■ **Records shown**:
Content starts

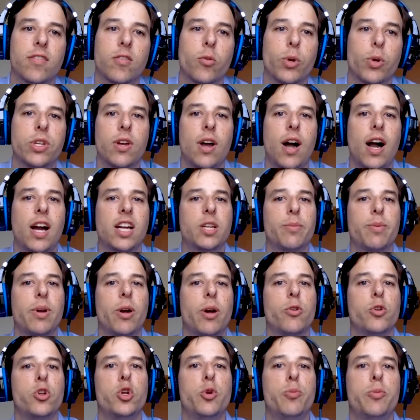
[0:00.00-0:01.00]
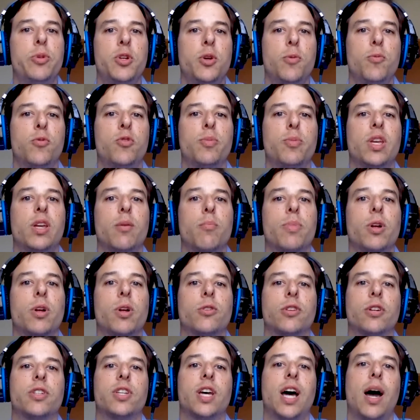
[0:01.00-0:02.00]
So we talked about Noob tubes being
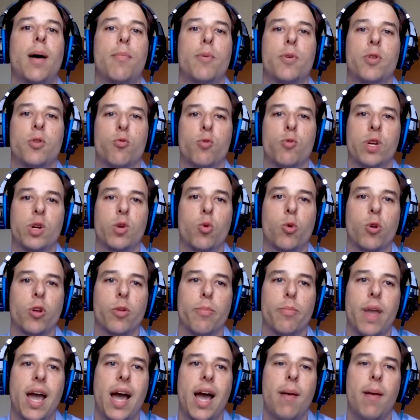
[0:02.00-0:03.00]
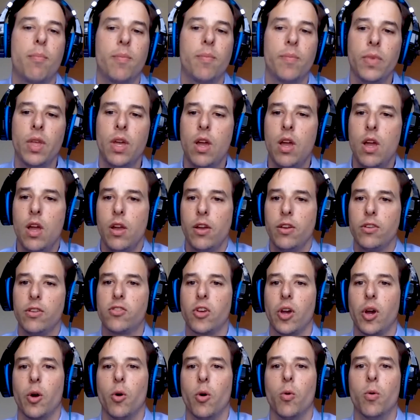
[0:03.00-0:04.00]
built on top of the real world map.
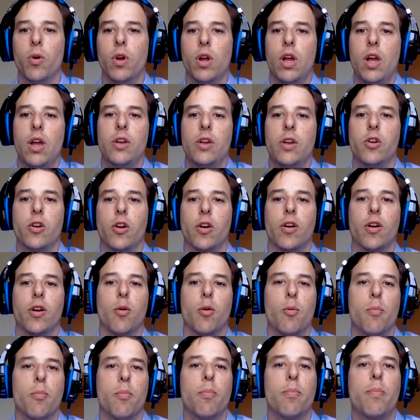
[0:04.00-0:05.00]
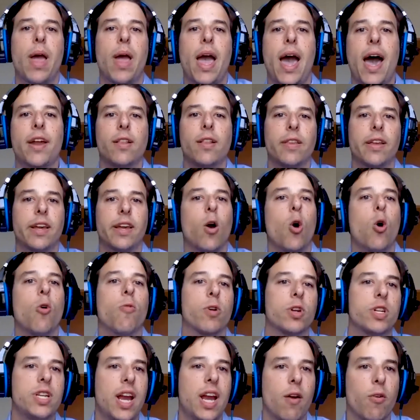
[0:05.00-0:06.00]
So you're battling
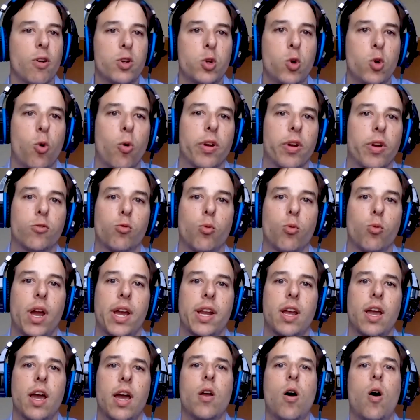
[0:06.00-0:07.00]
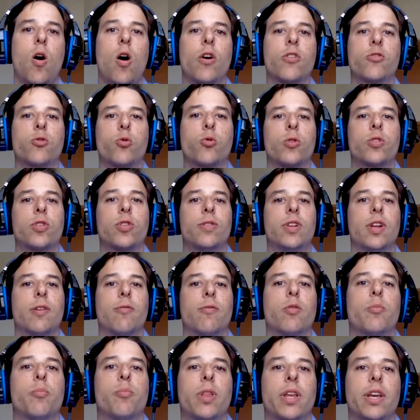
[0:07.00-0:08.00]
over territories, right? And all sorts of
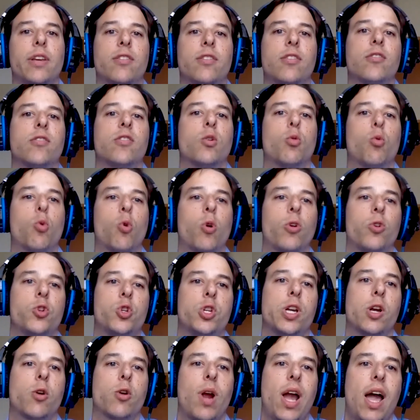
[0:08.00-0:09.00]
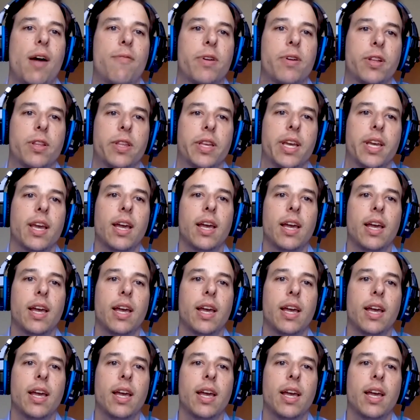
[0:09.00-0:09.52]
different places in the world geographically.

Content ends

■ **Problem to work on**: Set out, exactly as given, the line that contains "[0:04.00-0:05.00]" along with each line after it through the end of the records above; omit the pictures.

■ **Task answer**:
[0:04.00-0:05.00]
[0:05.00-0:06.00]
So you're battling
[0:06.00-0:07.00]
[0:07.00-0:08.00]
over territories, right? And all sorts of
[0:08.00-0:09.00]
[0:09.00-0:09.52]
different places in the world geographically.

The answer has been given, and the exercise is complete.